We Are Scientists, “Lobes”

The indie-rock mainstays’ eighth record finds Keith Murray and Chris Cain continuing to take risks without losing sight of what got them to this point in the first place.
Reviews

We Are Scientists, Lobes

The indie-rock mainstays’ eighth record finds Keith Murray and Chris Cain continuing to take risks without losing sight of what got them to this point in the first place.

Words: Gareth O'Malley

January 18, 2023

We Are Scientists
Lobes
MASTERSWAN/100%

Two albums in a little over 15 months is the shortest gap between records in their career, so it would be fair to say that We Are Scientists are on a particularly creative streak. The band—Keith Murray, Chris Cain, and unofficial third member since 2013 Keith Carne—made the most of the pandemic-enforced downtime throughout 2020 and 2021 by completing one record and cranking out a second. As such, Lobes features a clutch of songs that didn’t quite fit in on 2021’s Huffy

They’re quite a bit removed from the dance-punk days and their biggest hits, sure, but plenty of fans who came on board around their 2005 debut With Love and Squalor are still hanging on, and they’ve had the privilege of seeing the mid-’00s indie survivors blossom into an albums band who can repeatedly stick the landing while pushing their sound forward in subtle ways. No great overhaul has taken place; Murray’s voice is distinctive enough to spot the throughlines from something like “Lethal Enforcer” (off 2008’s big-swing second album Brain Thrust Mastery) to “Settled Accounts,” which adds a dollop of funk to a sound that’s slick, but never anodyne, and full of incisive musical and lyrical hooks as Murray takes himself to task: “Why keep asking questions / When everything that’s done has been / Committed by my own damn hands, and I’ll do it again?”

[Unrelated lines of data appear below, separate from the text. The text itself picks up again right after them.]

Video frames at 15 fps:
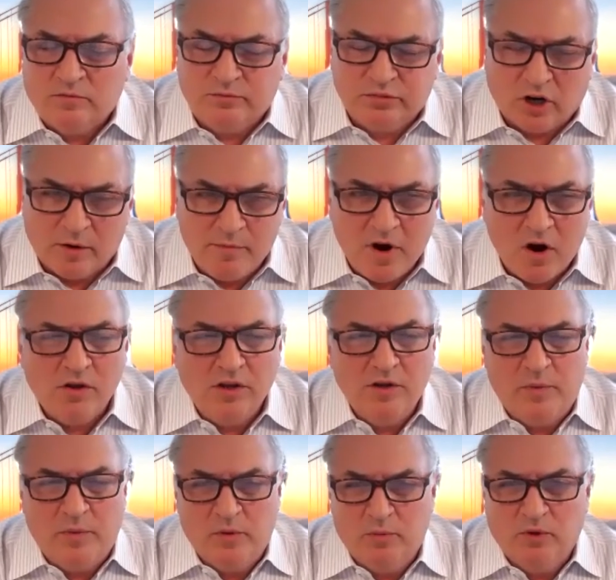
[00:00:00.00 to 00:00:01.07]
Primarily,
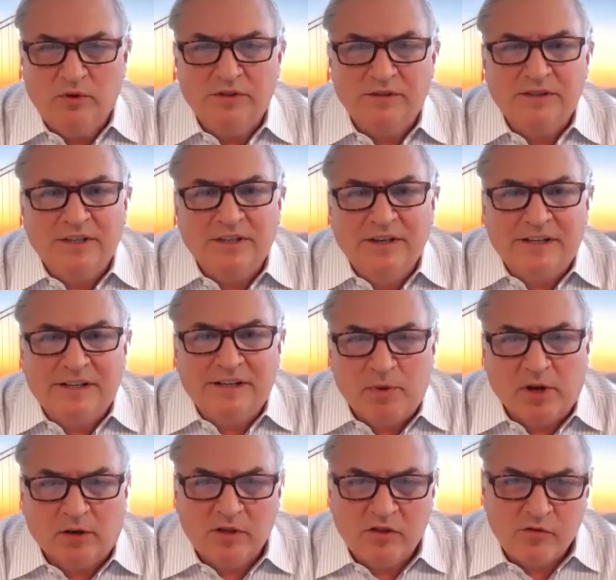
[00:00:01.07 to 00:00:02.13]
people
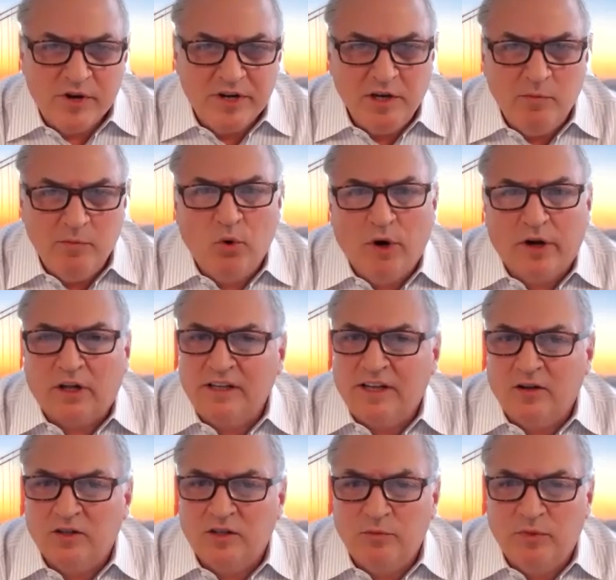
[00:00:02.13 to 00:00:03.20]
expect 3D point
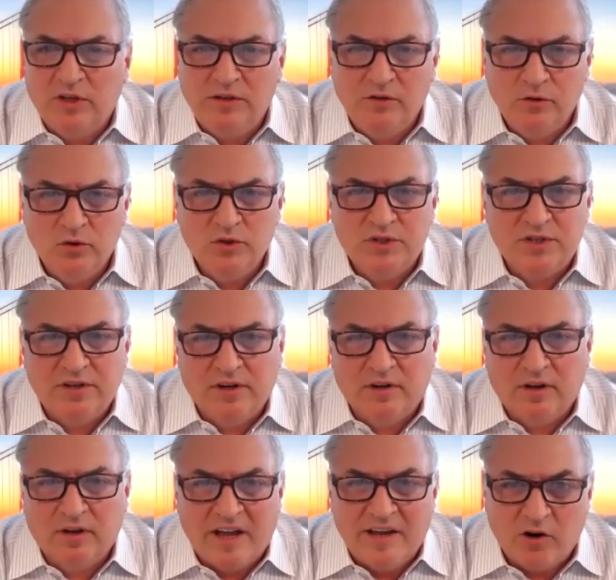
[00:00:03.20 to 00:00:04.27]
cloud to be used
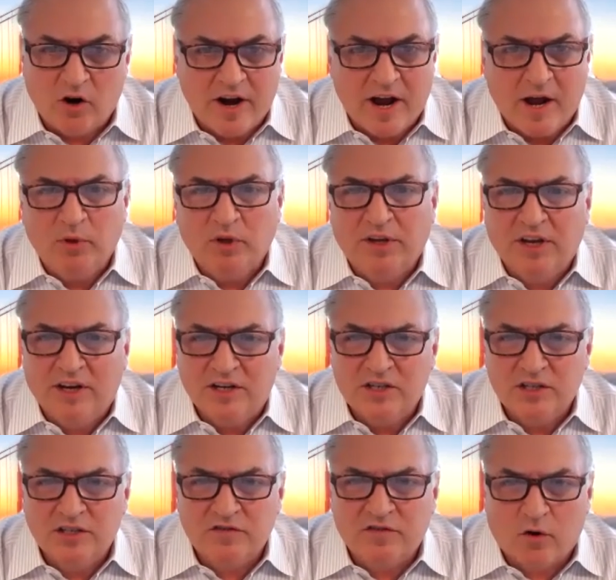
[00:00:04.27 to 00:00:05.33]
in LiDAR
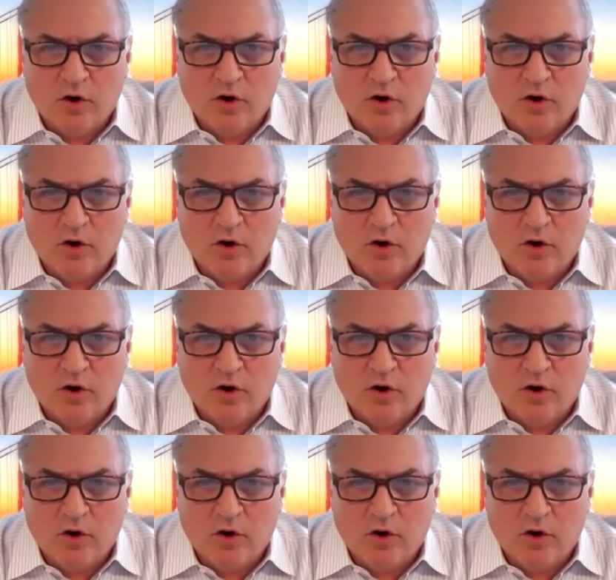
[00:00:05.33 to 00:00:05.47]
applications for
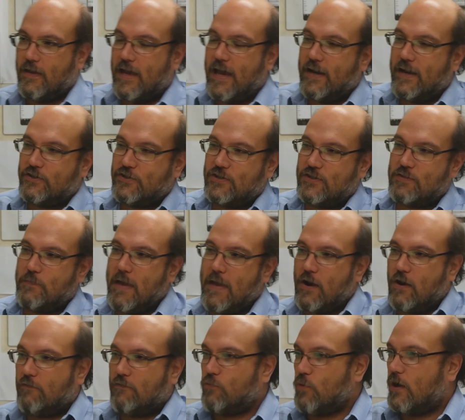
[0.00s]
and it's just a
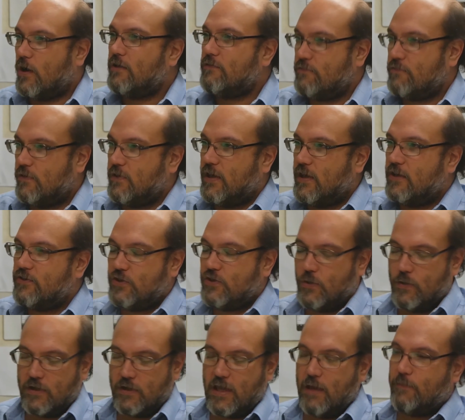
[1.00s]
matter of working through the issue
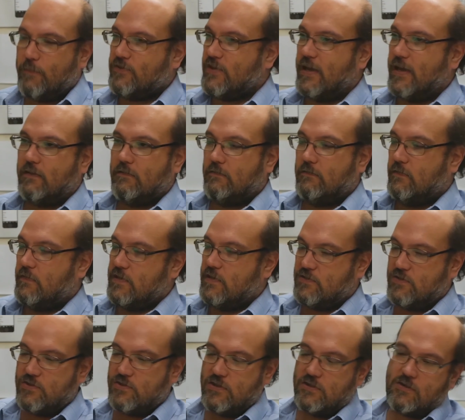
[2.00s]
and keeping saying this
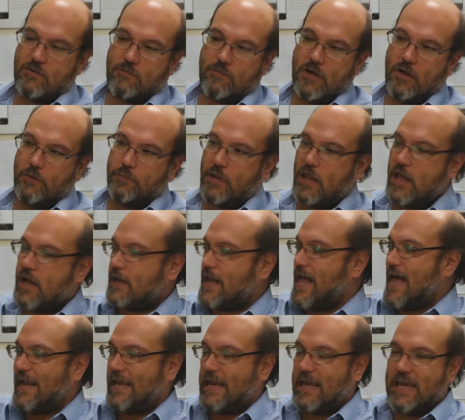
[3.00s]
is just a roadblock
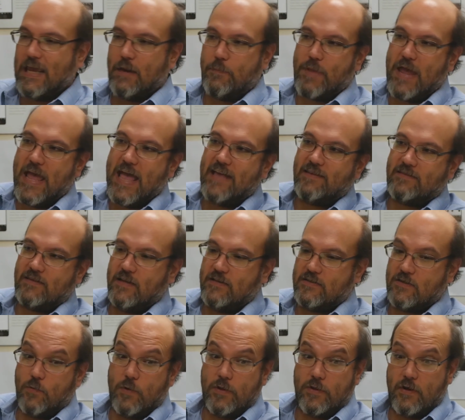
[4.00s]
i can get past it
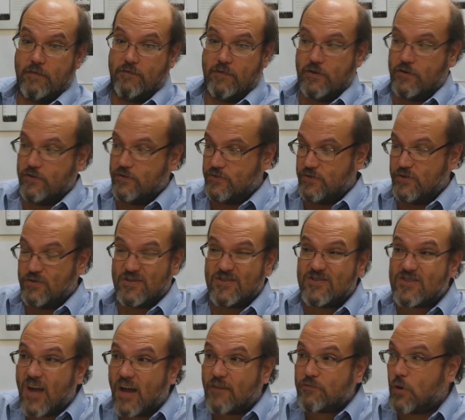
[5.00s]
so whether even you're just using
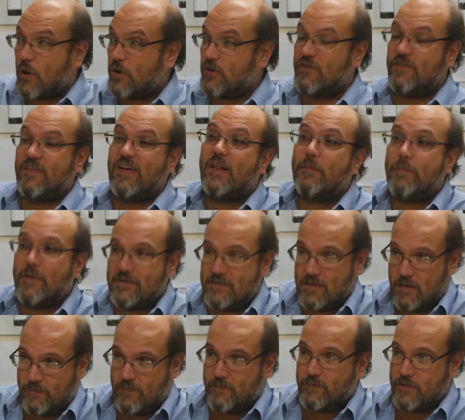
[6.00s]
software or developing
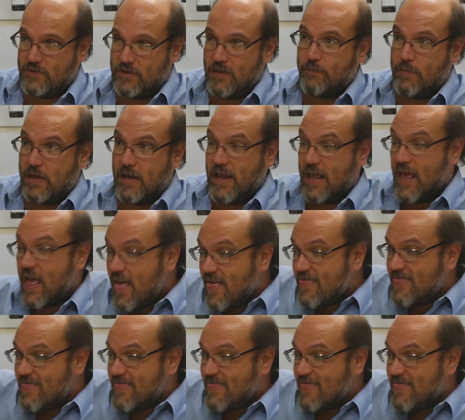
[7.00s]
something for somebody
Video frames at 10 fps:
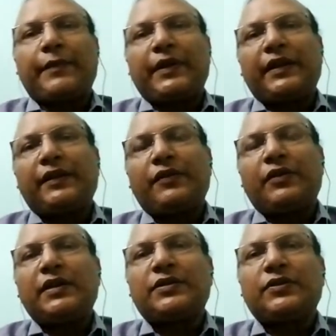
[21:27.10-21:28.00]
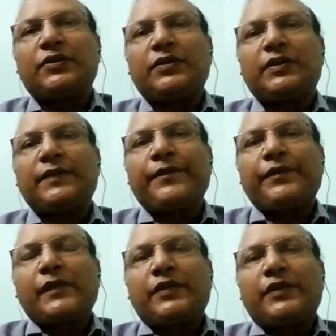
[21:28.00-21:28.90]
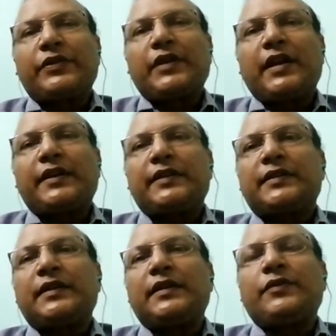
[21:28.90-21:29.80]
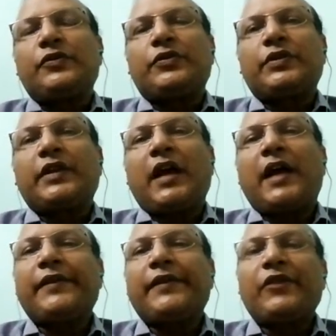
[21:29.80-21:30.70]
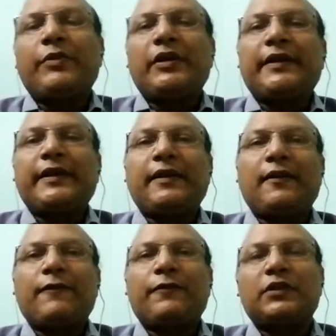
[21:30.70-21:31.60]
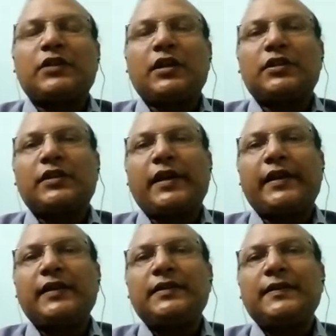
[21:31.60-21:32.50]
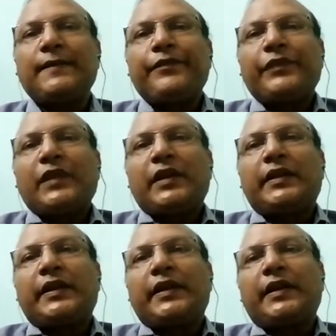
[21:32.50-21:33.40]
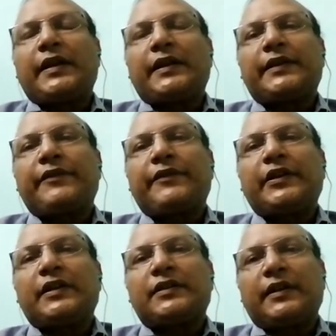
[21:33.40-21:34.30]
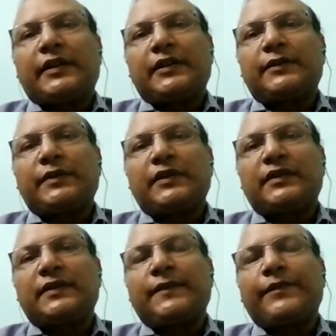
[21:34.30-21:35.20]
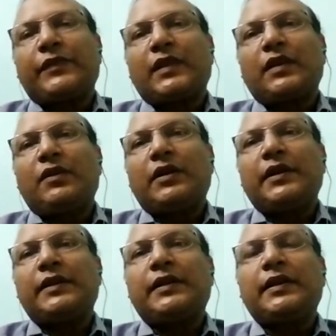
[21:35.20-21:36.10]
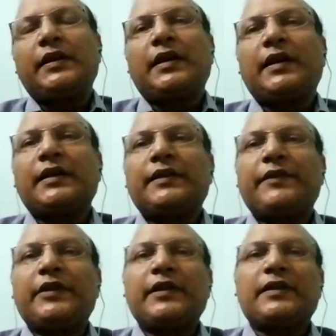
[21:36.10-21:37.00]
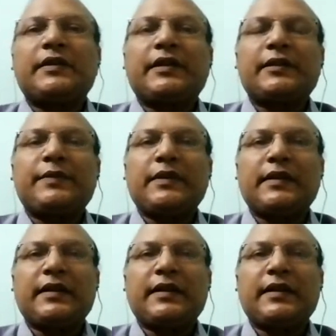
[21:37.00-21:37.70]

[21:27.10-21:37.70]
Okay, so due to that reason, due to the unavailability of charge carriers, the conductivity does not. Okay, the conductivity doesn't express and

Second track “Dispense with Sentiment” marks itself out as an early highlight: a tale of anxiety, overthinking, and getting lost in one’s own head that sets out the darker and moodier blueprint the trio are working with this time around. It proves that they can still pen a chorus like it’s nobody’s business—even as Murray admits he can’t quite get his thoughts in order (“I’m trying to make sense / Can we start again and drop our defences?”) before adding in some withering self-effacement in verse two (“I’d try harder to be useful, I guess / If I thought usefulness would be any good”). 

Murray deserves his due as a lyricist; likewise, it’s not so hard to rely on the rhythm section these days. Cain and Carne add their own flourishes to the proceedings, with the former’s stuttering bassline laying the foundations for “Human Resources,” and the latter’s percussion seemingly everywhere at once on the emotive “Lucky Just to Be Here” (check for a pulse if its soaring bridge doesn’t spark something in you). The more electronic and synthesized turn explored on Lobes speaks to how inspired they’ve been; there’s little room for missteps on a 10-song, 36-minute record that feels much shorter than that. “Operator Error,” a punchy song about sweating the small stuff, slots nicely into the band’s collection of killer openers, while “Turn It Up” and penultimate track “Less From You” flip the script and find the trio cutting loose, feeling the fear, and doing it anyway.

Conceived as the nighttime counterpart to the considerably sunnier Huffy, the personal examinations across their latest offering feed into the approach the band took when putting those albums together. Like its predecessor, Lobes is self-produced and finds We Are Scientists in fine form, continuing to take risks yet not losing sight of what got them to this point in the first place; nor are they content to coast on the goodwill of those early albums. There’s plenty of creative juice in the tank yet.